Firstly, for all the samples studied, the values of the transport parameters determined before acid attack (effective diffusion coefficient and porosity) were consistent with those given in literature. Moreover, all materials strongly reacted to acid attacks. Argillites showed an increase of their diffusion parameters by a factor of two, especially for anionic tracers, independently of the proportion of carbonate minerals initially present in samples.
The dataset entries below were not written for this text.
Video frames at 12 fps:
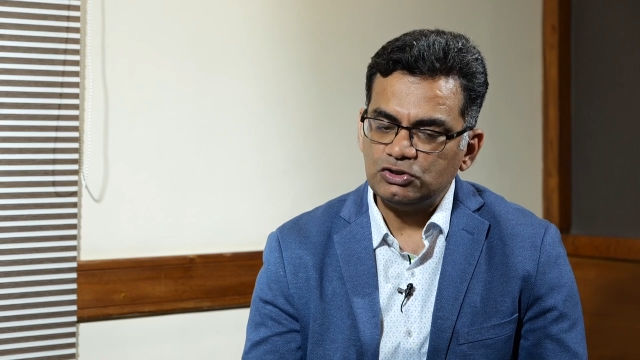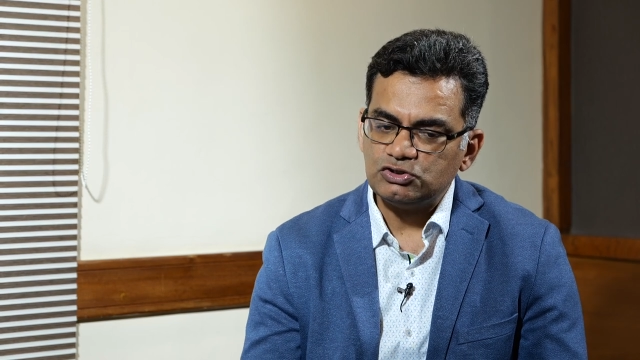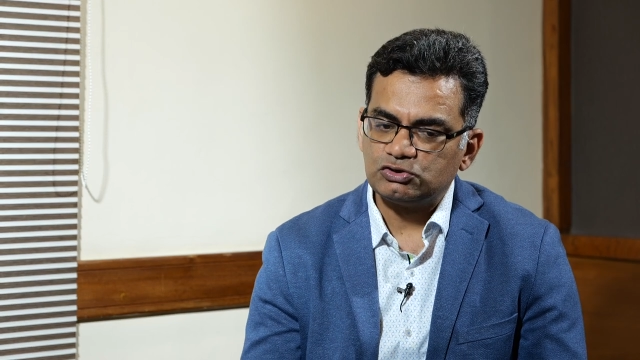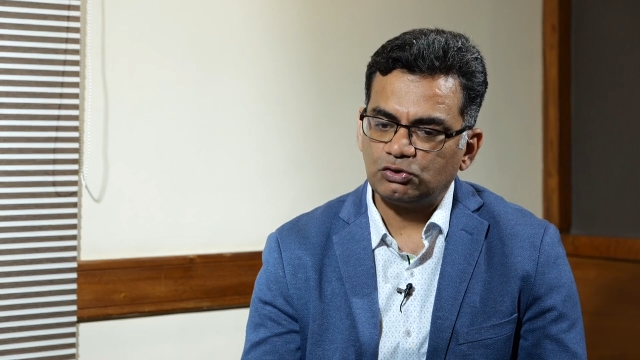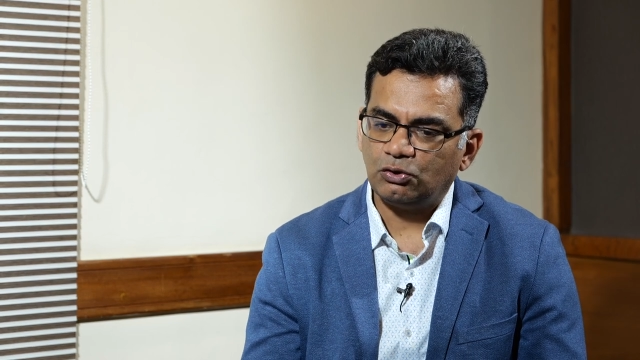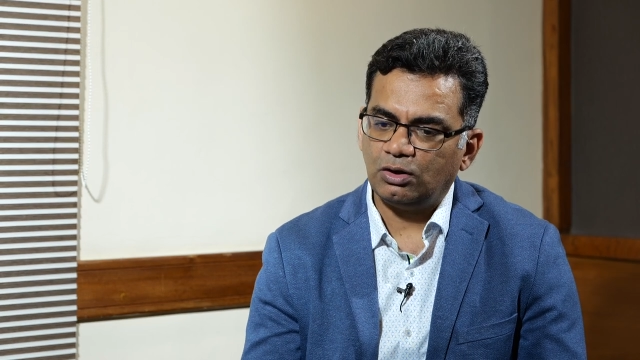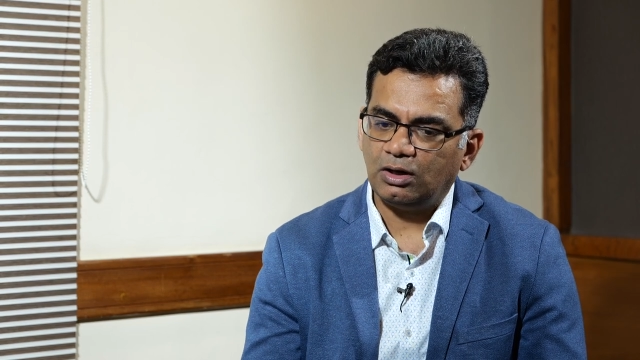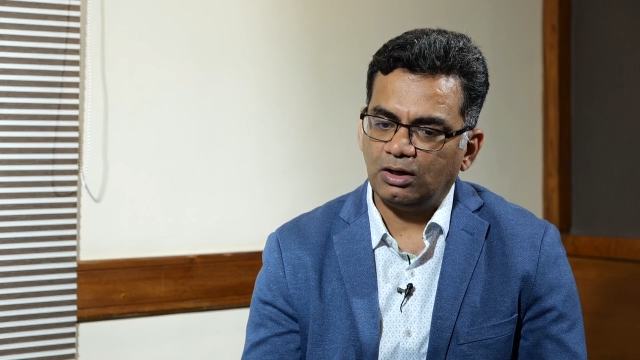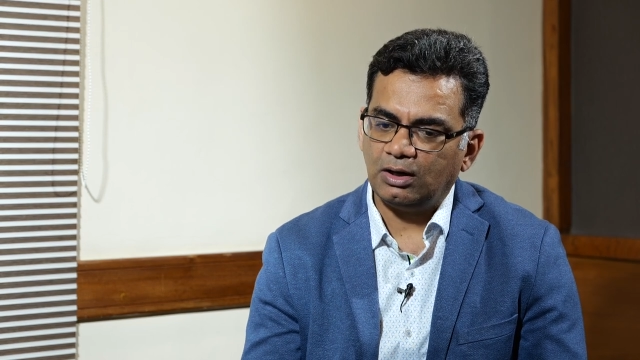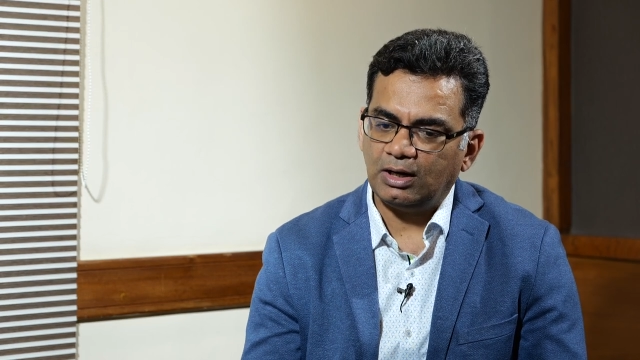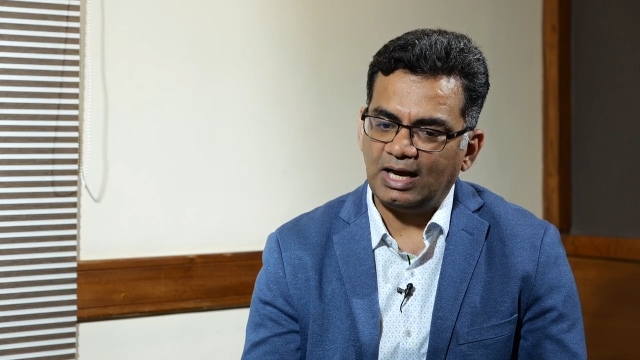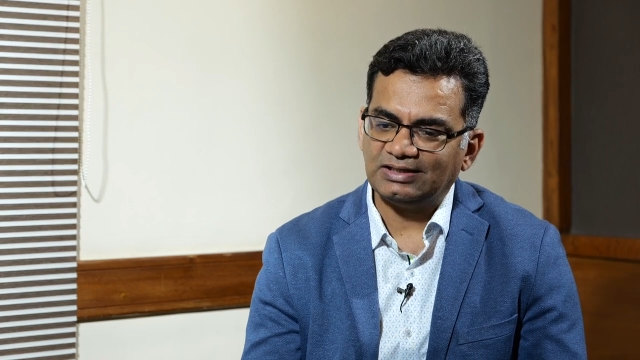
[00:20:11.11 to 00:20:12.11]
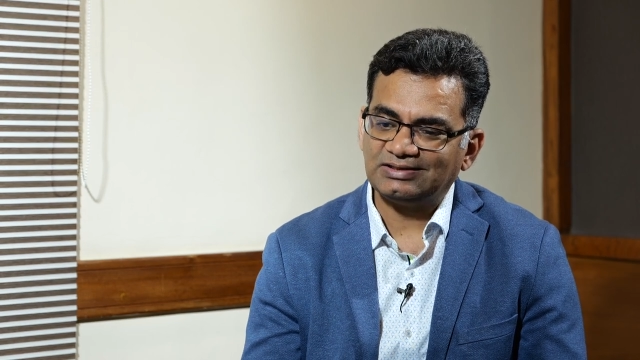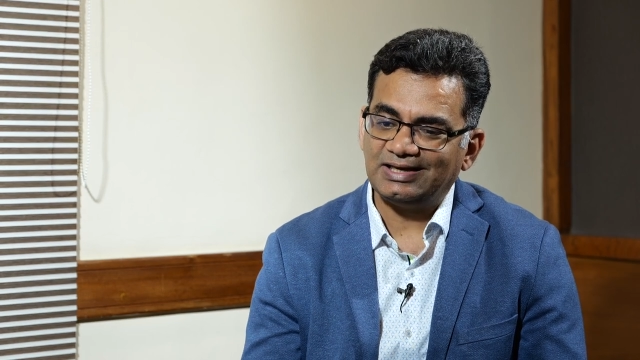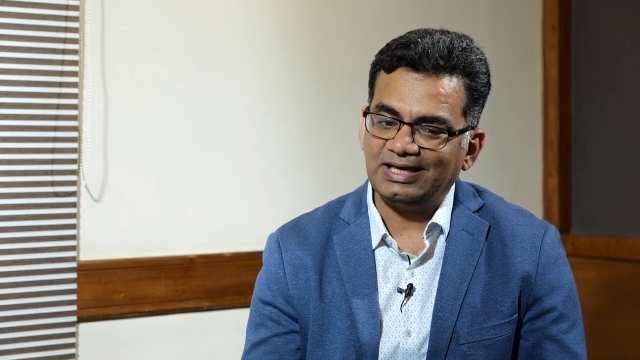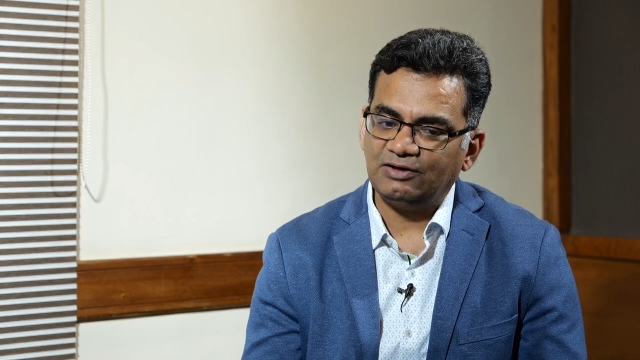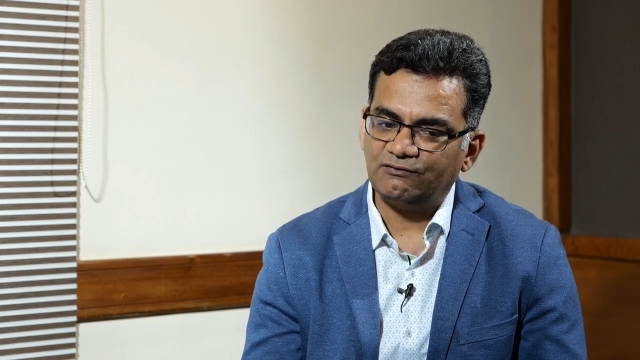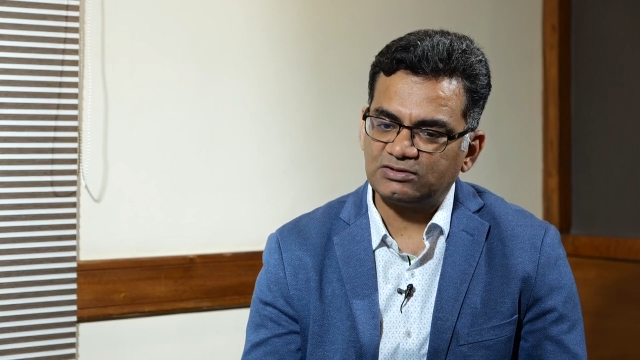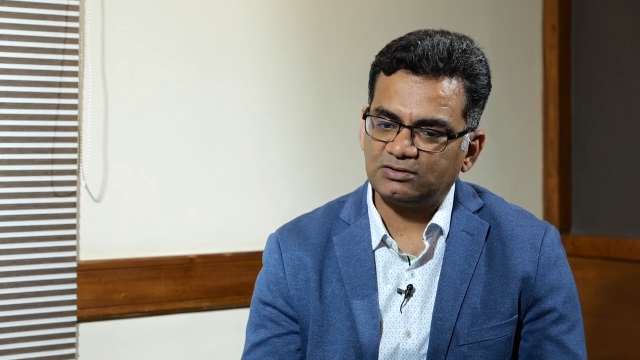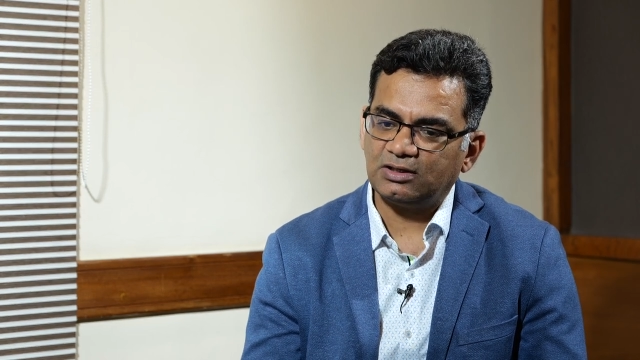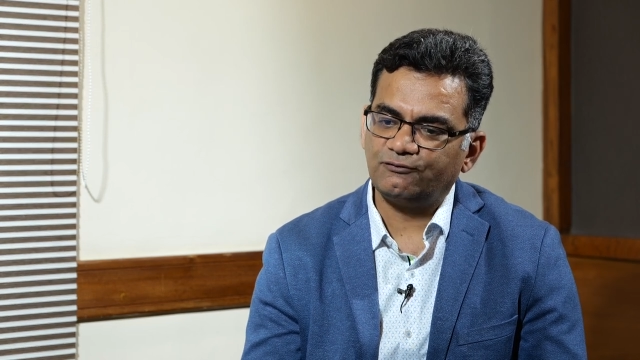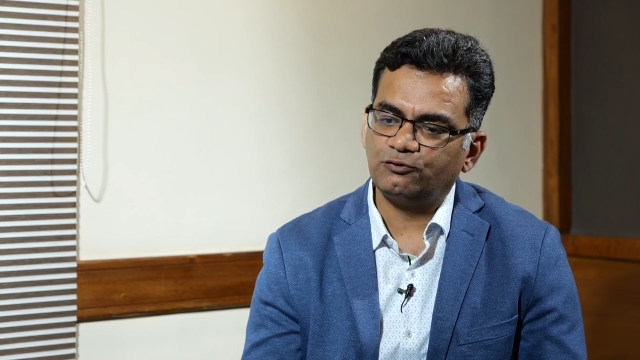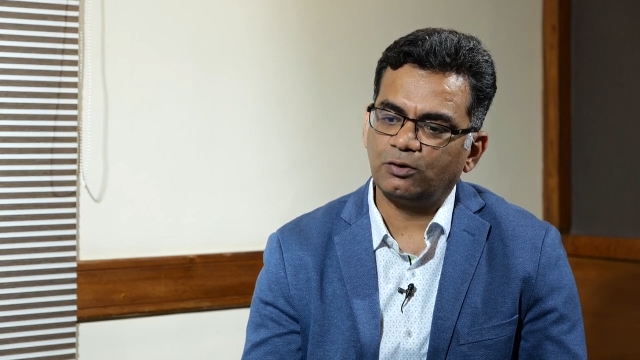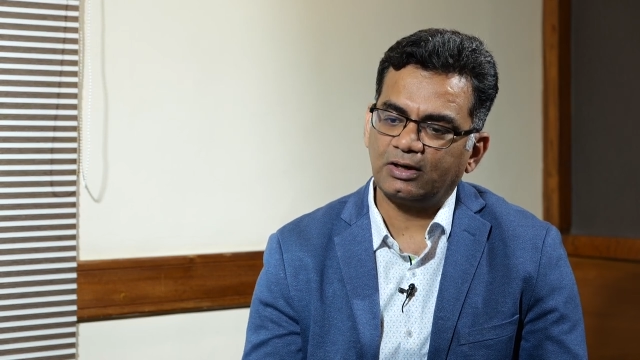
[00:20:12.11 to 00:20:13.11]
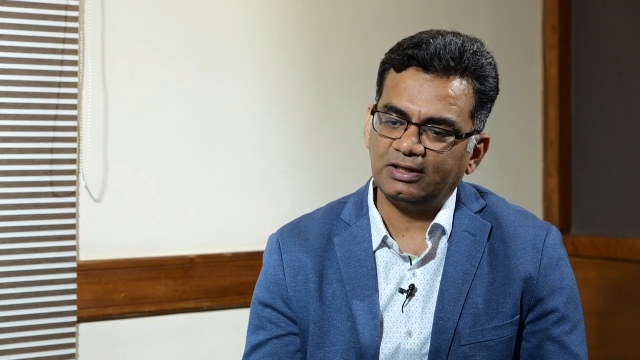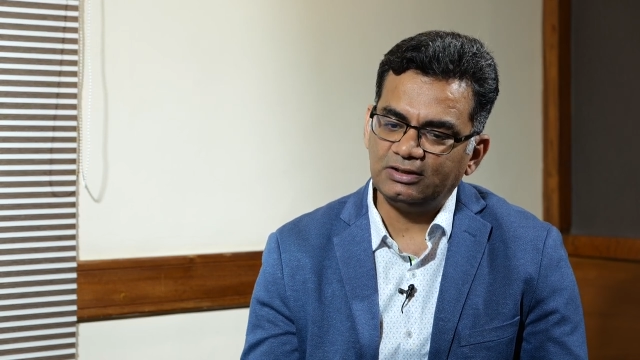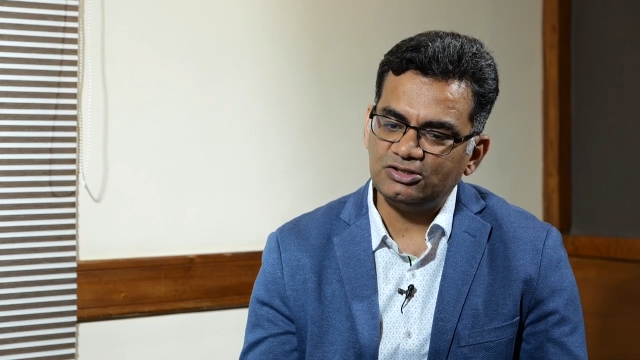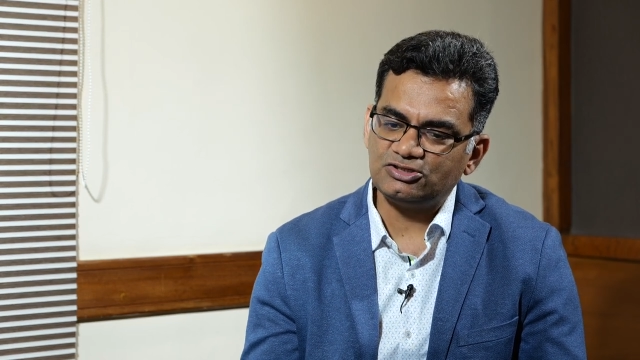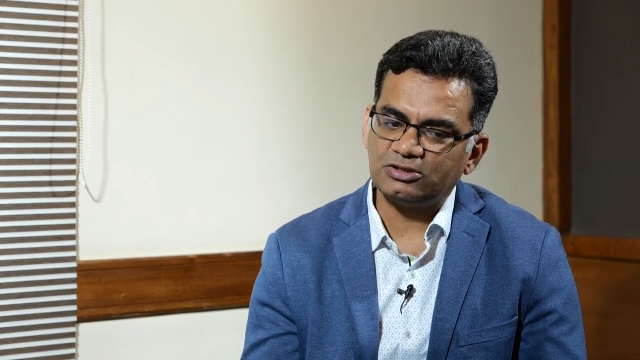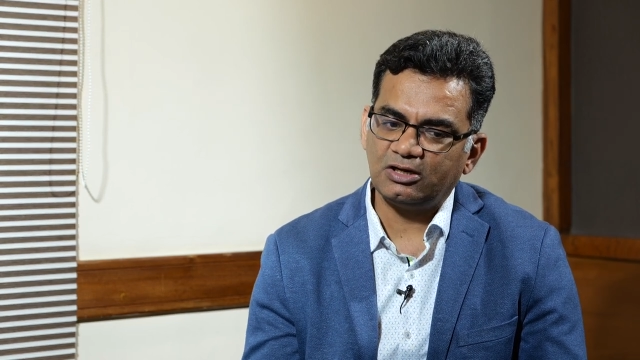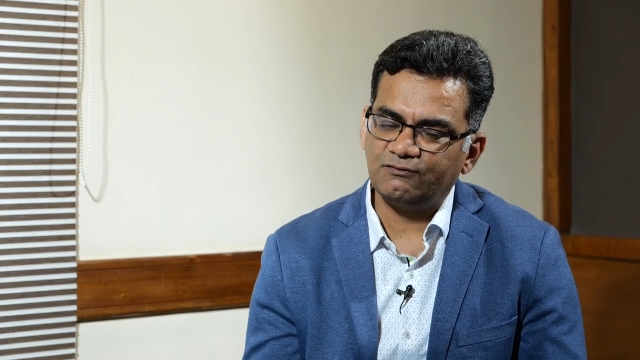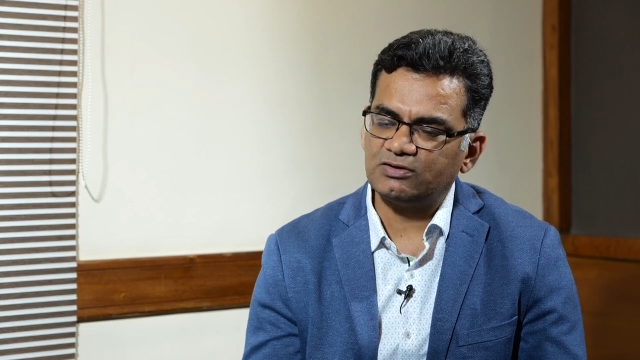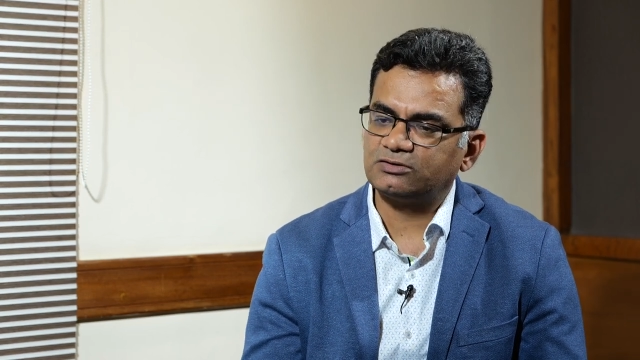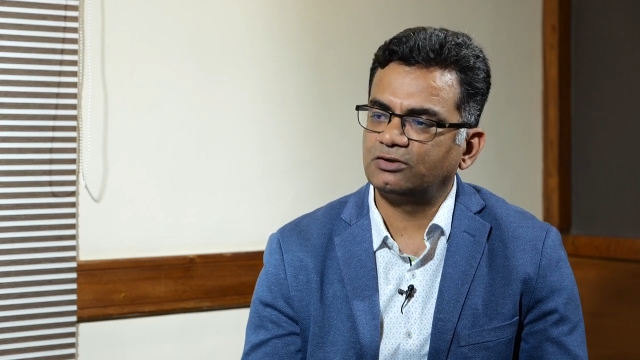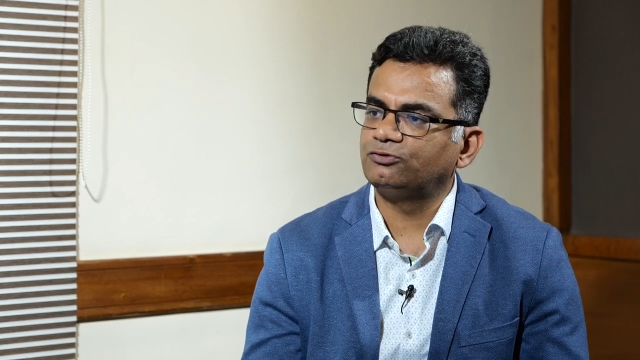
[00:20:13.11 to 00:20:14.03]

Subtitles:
So as an investor, if you are an initial investor,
The post-mortem observations led to the identification of a dissolution zone of carbonate minerals, but the low extension of which (less than 400 μm) can not explain the significant degradation of the containment properties. Some further phenomena not observable at our investigation scales have to be proposed, such as wormhole effects in the porous network. The argillite samples crossed by natural discontinuities, systematically developed hydraulic short-circuits, related to the occurrence of a preferential channeling within the fracture, observed by SEM-EDS and X-ray tomography. Regarding the cementitious materials, the more close to neutral pH the attack fluid, the more improved their containment properties. This would be related to the formation of a Caenriched thin crust (of about 30 μm) ahead a dissolution front, the thickness of which being proportional to the amount of acid in solution. This tight crust, clogging the pores, would be responsible for the decrease of the diffusion parameters at the sample scale. Finally, the cement / argillite interfaces showed no change in the containment properties, the degradation of claystone being offset by the cement aggradation related to the formation of the Ca-Enriched crust.